Exercise
Each entry must be given again exactly; images do not belong in the copy.

(Saved entries)
+---+

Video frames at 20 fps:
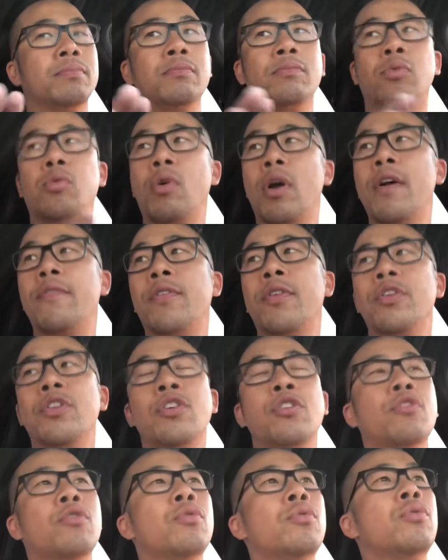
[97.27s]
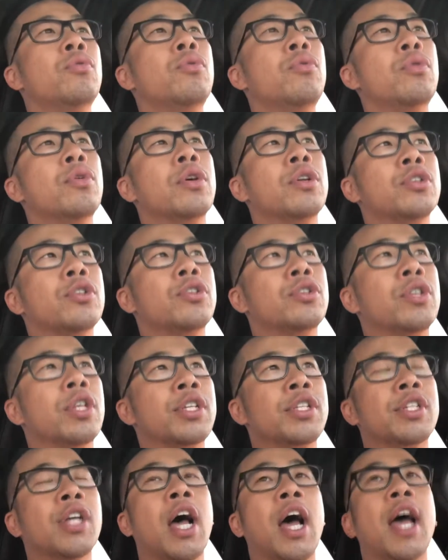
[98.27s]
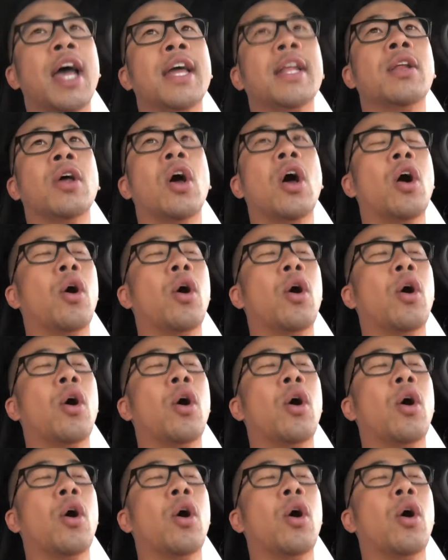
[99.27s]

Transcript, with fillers: whoever you decide,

+---+

Reply to the task
Video frames at 20 fps:
[97.27s]
[98.27s]
[99.27s]

Transcript, with fillers: whoever you decide,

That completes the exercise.